まぁ異国とはいえ言葉も英語だし、エリナも非常勤ではあるが教師としての仕事を続けられ、
文化の違いはあるだろうけど少しでもみんなが近い所にいた方がワゴンさんも安心できると言うことだった。


『ふつつか者ですが、お世話になりますワゴンさん』

SW「あぁ、すっかり立派なレディになられて」

『エリナのおかげだね、でも中身はあんまり変わってないよ』

SW「そうですね、貴方は昔のままとても愛らしい」

『昔のまま?』

SW「あ!?いや、その///子供のころから女の子は可愛いものですねと!///」

『そうかな、元が僕だからそんなに・・・でも有難うワゴンさん!』


少しは女の子として過ごすことに慣れてきたのでこういったお世辞は軽く流せるようになってきた。
ジョセ兄さんは僕らの荷物を持ってくれていて、僕はエリナの手を引いて新しい家へと入る。
ワゴンさんとエリナにイスに座ってもらい、イギリスから持って来た紅茶を入れる。
アメリカではコーヒーの方が主流なのかな?
僕まだブラックは飲めないけどカフェオレとか好きなんだよねー、砂糖多めで。


ジョセフ「なぁ晃!さっそく街にくりださねぇか?」

『え?(でもまだ荷物の整理とか・・・)』

ジョセフ「荷物の整理は使用人に任せてよぉ!!いいよなエリナばあちゃん!」

エリナ「そうね、大体の家具はもう配置してあるし、服や食器は彼らに任せましょう。
その他の物は帰ってきたらちゃんと片付けるのですよ?」

ジョセフ「きまりだな!!行こうぜ晃!」

『う、うん!(ニューヨークの町か、ちょっと怖いけど気になる)』

ジョセフ「大丈夫、俺がちゃんと守ってやっから!俺の手を離すなよ!!」


ジョセ兄さんは18歳、身長195cm体重も97kgと、まさに外見は体格含めジョナ兄さんにそっくりになった。
僕?僕は・・・17歳だったあの頃より身長が小さいのはたぶん女の子の体のせいだと思う。最近の悩みは肩こりです。
理由は・・・聞かないでほしい;///
今もさらしで押さえつけているけど、腰回りの二倍近く胸囲があるのは筋肉ゆえにだったらどんなに嬉しかったか・・・。

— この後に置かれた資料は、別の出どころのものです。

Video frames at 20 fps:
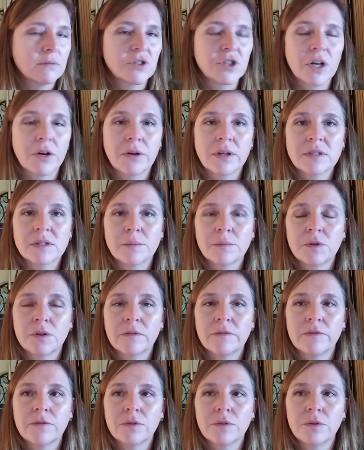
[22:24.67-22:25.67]
sharing some
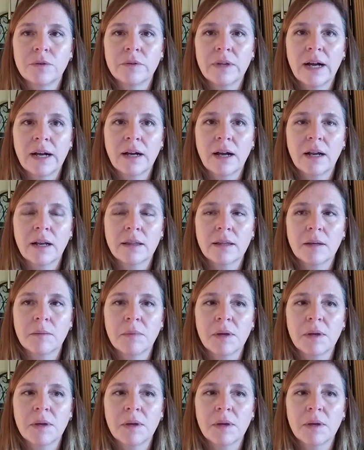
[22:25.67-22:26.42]
good food, that kind of thing.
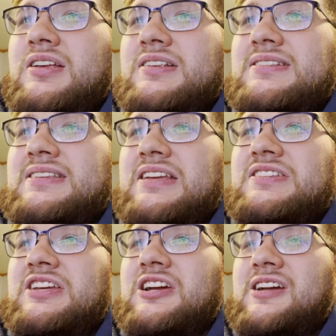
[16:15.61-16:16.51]
C
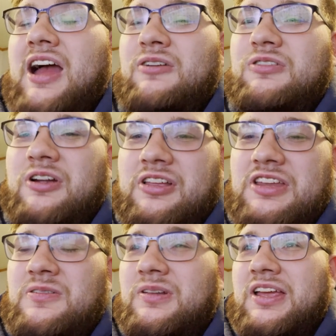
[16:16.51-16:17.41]
tier, I really
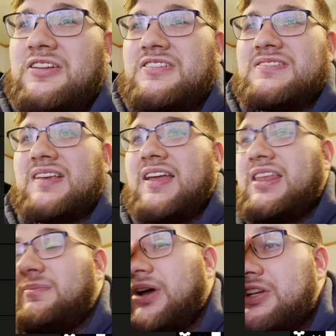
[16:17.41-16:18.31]
don't like your design
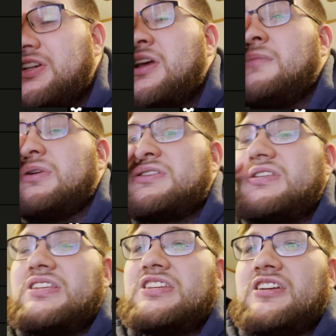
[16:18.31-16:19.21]
that much, but
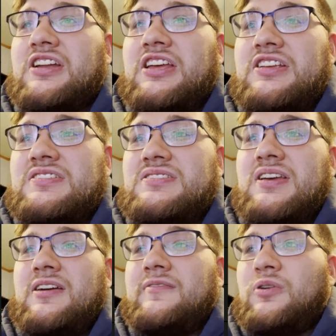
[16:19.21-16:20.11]
C tier it is
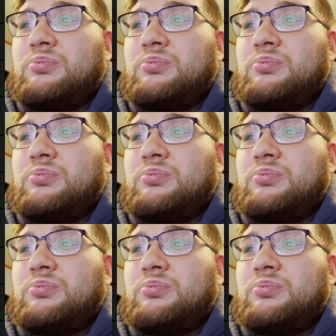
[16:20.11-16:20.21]
for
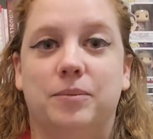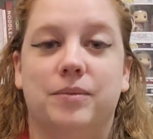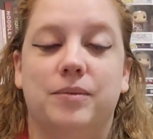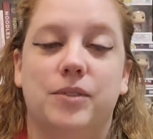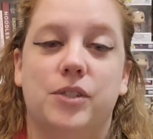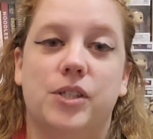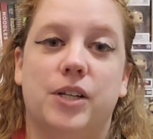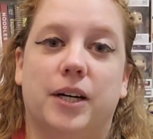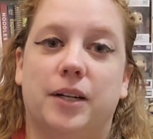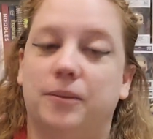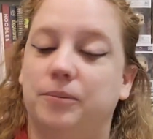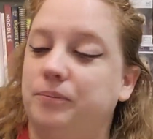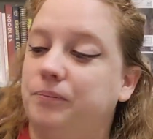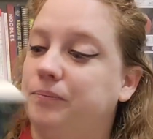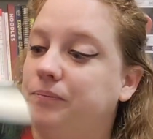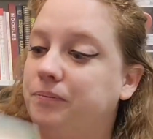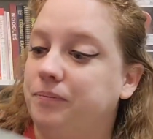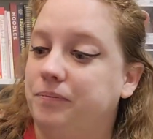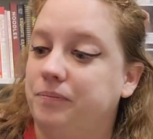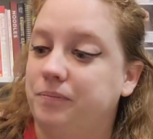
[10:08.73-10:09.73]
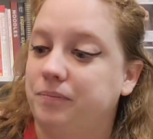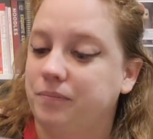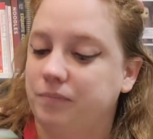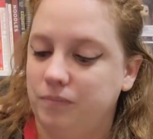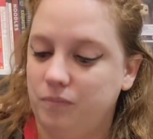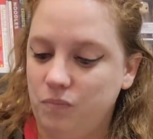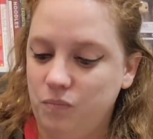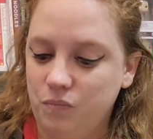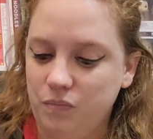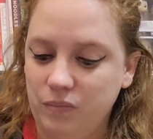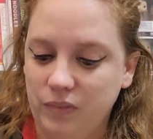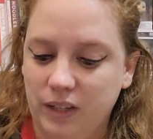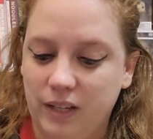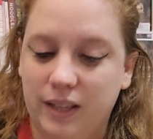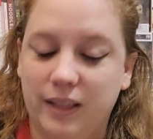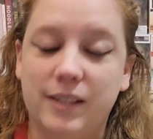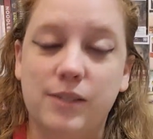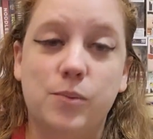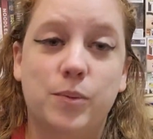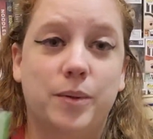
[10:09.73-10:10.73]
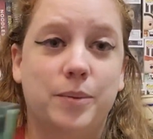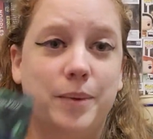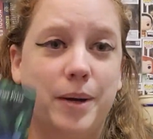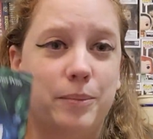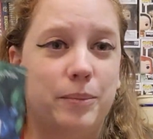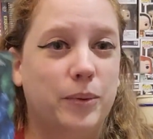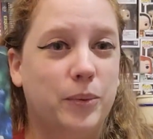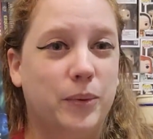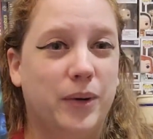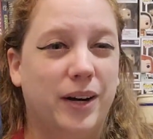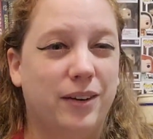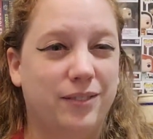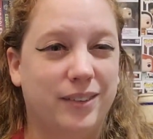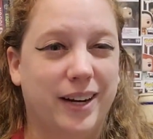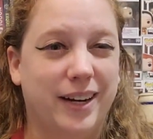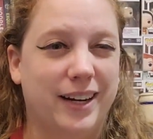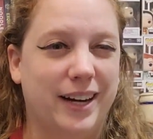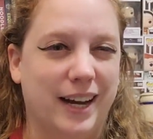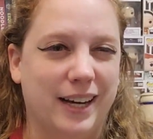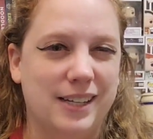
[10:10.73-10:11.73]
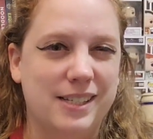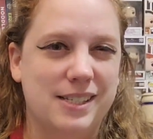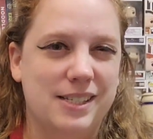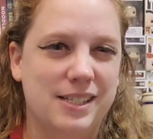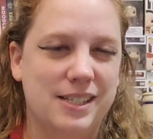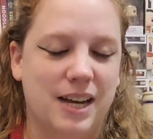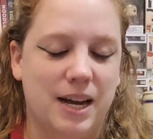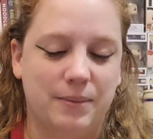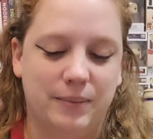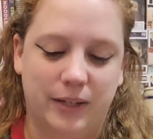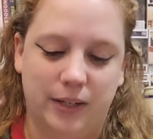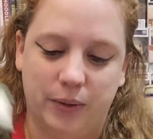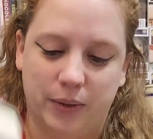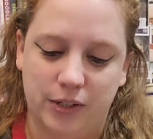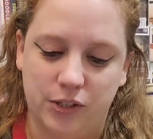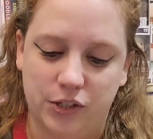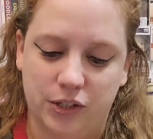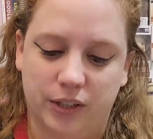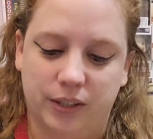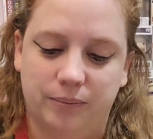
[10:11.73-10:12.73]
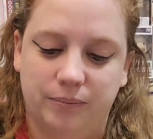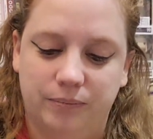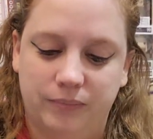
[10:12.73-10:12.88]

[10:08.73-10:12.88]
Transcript: So this one might be what I read next. I'm not quite sure.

『(うーん、日差しも少し苦手だし、丁度いいから上着を一枚着て行こうかな)』

ジョセフ「ほら、この深紅のカーディガンでいいだろう?」

『(毎度毎度なんとタイミングのいい!)ありがとうジョセ兄さん!』


こんなに紳士的に気づかいのできる兄さんなのに、ケンカで16回も牢屋に入れられて、
その上学校からは退学処分になって、僕が何とか説得して別の高校にて卒業。
説得っていっても、他の人の言葉を聞かないのに、僕がただ一言お願いしたら真面目に通ってくれたのだけど。
それでも喧嘩はやめなかった。

理由が、家族を侮辱されたのだと言う事を聞いた僕は、彼を責める気はないけどね。

僕はジョセ兄さんに被せられたワゴンさんにもらったお気に入りの帽子の位置を少しなおして、おそろいの帽子をかぶった兄さんの手をつないで街に繰り出した。